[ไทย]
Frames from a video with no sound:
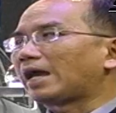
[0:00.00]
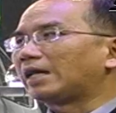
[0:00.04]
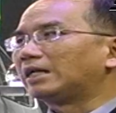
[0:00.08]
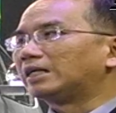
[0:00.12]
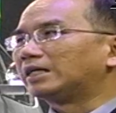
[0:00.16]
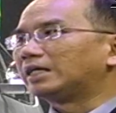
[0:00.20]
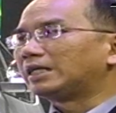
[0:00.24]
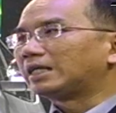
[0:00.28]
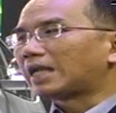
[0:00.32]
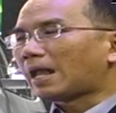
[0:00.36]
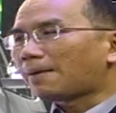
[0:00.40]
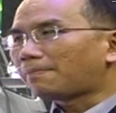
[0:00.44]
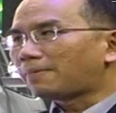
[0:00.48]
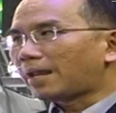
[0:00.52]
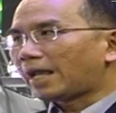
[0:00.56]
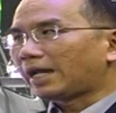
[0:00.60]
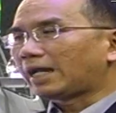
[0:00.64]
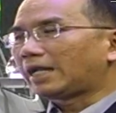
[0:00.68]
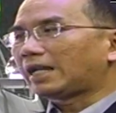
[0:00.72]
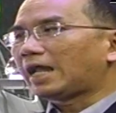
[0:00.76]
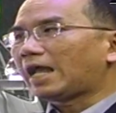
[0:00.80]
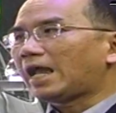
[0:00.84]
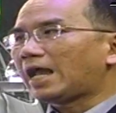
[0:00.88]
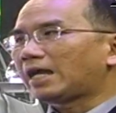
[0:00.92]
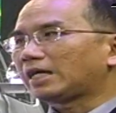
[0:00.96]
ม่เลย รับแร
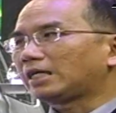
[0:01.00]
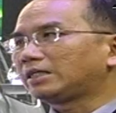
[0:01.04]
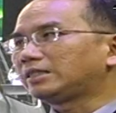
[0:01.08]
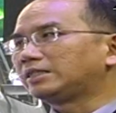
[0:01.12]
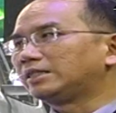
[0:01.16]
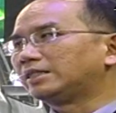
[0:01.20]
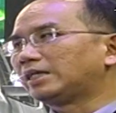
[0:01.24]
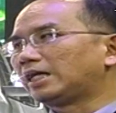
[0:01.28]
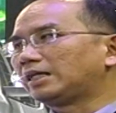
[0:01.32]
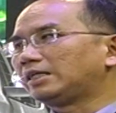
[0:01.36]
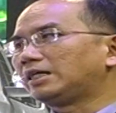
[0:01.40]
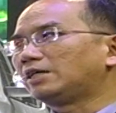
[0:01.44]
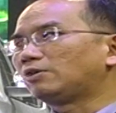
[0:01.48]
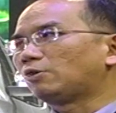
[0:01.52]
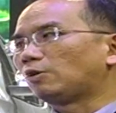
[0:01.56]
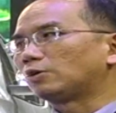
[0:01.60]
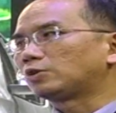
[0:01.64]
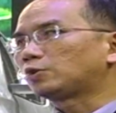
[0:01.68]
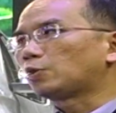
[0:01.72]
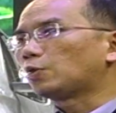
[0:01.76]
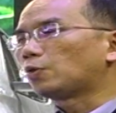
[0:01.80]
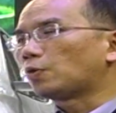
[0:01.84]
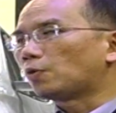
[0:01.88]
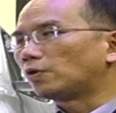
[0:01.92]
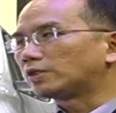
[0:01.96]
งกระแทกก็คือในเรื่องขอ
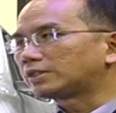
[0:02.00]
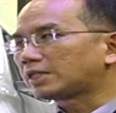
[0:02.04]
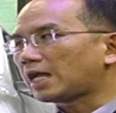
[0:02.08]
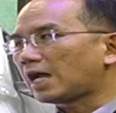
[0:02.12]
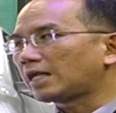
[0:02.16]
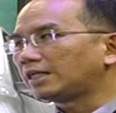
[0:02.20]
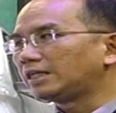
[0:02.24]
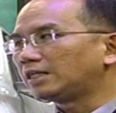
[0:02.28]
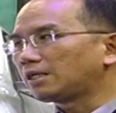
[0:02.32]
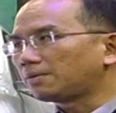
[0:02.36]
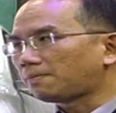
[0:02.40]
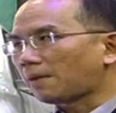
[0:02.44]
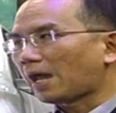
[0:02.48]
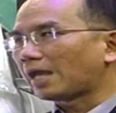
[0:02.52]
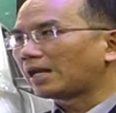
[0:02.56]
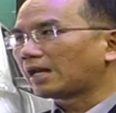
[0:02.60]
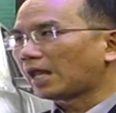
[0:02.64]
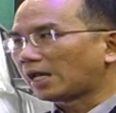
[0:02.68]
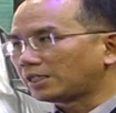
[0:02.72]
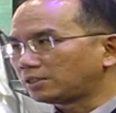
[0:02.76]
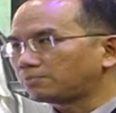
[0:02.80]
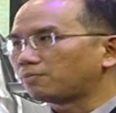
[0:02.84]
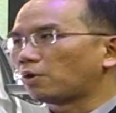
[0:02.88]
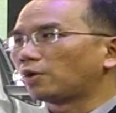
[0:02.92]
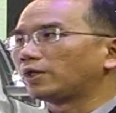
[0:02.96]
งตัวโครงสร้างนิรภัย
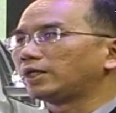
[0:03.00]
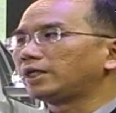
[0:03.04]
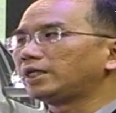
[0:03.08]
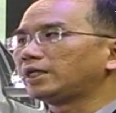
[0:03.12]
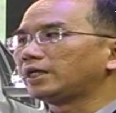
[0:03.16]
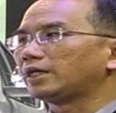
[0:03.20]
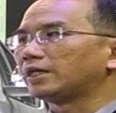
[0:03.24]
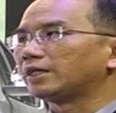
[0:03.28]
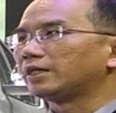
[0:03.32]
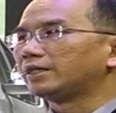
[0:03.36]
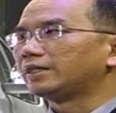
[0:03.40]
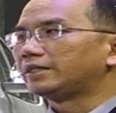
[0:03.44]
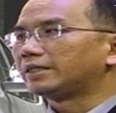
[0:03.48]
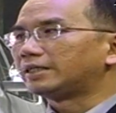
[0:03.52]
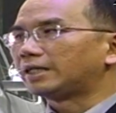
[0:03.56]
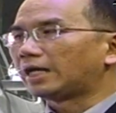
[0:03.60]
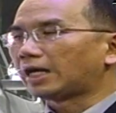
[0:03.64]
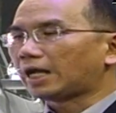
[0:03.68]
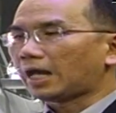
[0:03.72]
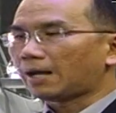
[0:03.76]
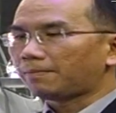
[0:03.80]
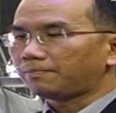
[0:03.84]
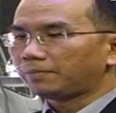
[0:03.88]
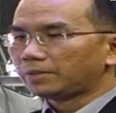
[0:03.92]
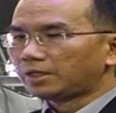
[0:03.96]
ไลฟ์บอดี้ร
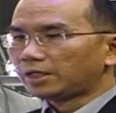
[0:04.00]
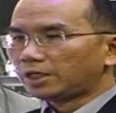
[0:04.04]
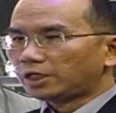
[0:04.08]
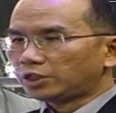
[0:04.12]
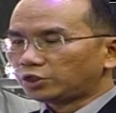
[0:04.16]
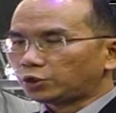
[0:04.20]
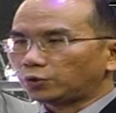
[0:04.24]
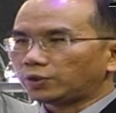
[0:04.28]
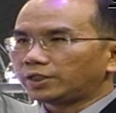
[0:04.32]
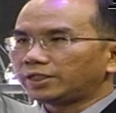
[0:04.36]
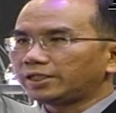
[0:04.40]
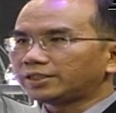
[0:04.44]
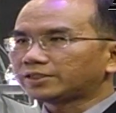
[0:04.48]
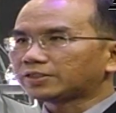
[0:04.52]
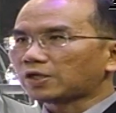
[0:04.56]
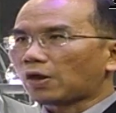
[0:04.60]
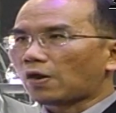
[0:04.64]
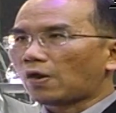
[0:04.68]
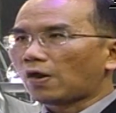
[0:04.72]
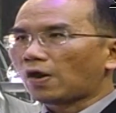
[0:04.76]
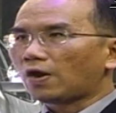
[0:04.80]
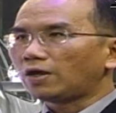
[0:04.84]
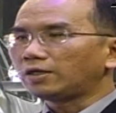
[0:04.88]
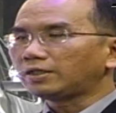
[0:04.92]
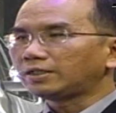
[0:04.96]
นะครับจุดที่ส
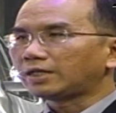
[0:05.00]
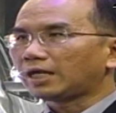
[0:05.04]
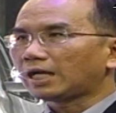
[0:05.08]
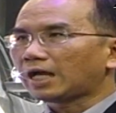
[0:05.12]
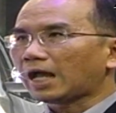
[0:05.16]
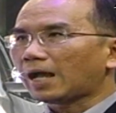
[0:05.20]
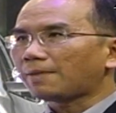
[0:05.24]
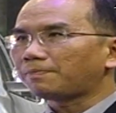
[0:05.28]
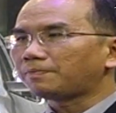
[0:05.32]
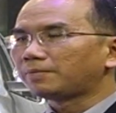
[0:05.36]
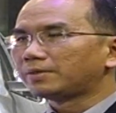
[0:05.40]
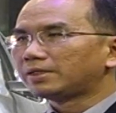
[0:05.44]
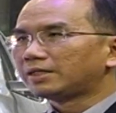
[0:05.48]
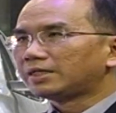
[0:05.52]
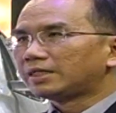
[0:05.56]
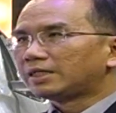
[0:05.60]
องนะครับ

▸ Action item:
Each entry above should be written out verbatim, minus its pictures.

▸ Task solution:
[ไทย]
Frames from a video with no sound:
[0:00.00]
[0:00.04]
[0:00.08]
[0:00.12]
[0:00.16]
[0:00.20]
[0:00.24]
[0:00.28]
[0:00.32]
[0:00.36]
[0:00.40]
[0:00.44]
[0:00.48]
[0:00.52]
[0:00.56]
[0:00.60]
[0:00.64]
[0:00.68]
[0:00.72]
[0:00.76]
[0:00.80]
[0:00.84]
[0:00.88]
[0:00.92]
[0:00.96]
ม่เลย รับแร
[0:01.00]
[0:01.04]
[0:01.08]
[0:01.12]
[0:01.16]
[0:01.20]
[0:01.24]
[0:01.28]
[0:01.32]
[0:01.36]
[0:01.40]
[0:01.44]
[0:01.48]
[0:01.52]
[0:01.56]
[0:01.60]
[0:01.64]
[0:01.68]
[0:01.72]
[0:01.76]
[0:01.80]
[0:01.84]
[0:01.88]
[0:01.92]
[0:01.96]
งกระแทกก็คือในเรื่องขอ
[0:02.00]
[0:02.04]
[0:02.08]
[0:02.12]
[0:02.16]
[0:02.20]
[0:02.24]
[0:02.28]
[0:02.32]
[0:02.36]
[0:02.40]
[0:02.44]
[0:02.48]
[0:02.52]
[0:02.56]
[0:02.60]
[0:02.64]
[0:02.68]
[0:02.72]
[0:02.76]
[0:02.80]
[0:02.84]
[0:02.88]
[0:02.92]
[0:02.96]
งตัวโครงสร้างนิรภัย
[0:03.00]
[0:03.04]
[0:03.08]
[0:03.12]
[0:03.16]
[0:03.20]
[0:03.24]
[0:03.28]
[0:03.32]
[0:03.36]
[0:03.40]
[0:03.44]
[0:03.48]
[0:03.52]
[0:03.56]
[0:03.60]
[0:03.64]
[0:03.68]
[0:03.72]
[0:03.76]
[0:03.80]
[0:03.84]
[0:03.88]
[0:03.92]
[0:03.96]
ไลฟ์บอดี้ร
[0:04.00]
[0:04.04]
[0:04.08]
[0:04.12]
[0:04.16]
[0:04.20]
[0:04.24]
[0:04.28]
[0:04.32]
[0:04.36]
[0:04.40]
[0:04.44]
[0:04.48]
[0:04.52]
[0:04.56]
[0:04.60]
[0:04.64]
[0:04.68]
[0:04.72]
[0:04.76]
[0:04.80]
[0:04.84]
[0:04.88]
[0:04.92]
[0:04.96]
นะครับจุดที่ส
[0:05.00]
[0:05.04]
[0:05.08]
[0:05.12]
[0:05.16]
[0:05.20]
[0:05.24]
[0:05.28]
[0:05.32]
[0:05.36]
[0:05.40]
[0:05.44]
[0:05.48]
[0:05.52]
[0:05.56]
[0:05.60]
องนะครับ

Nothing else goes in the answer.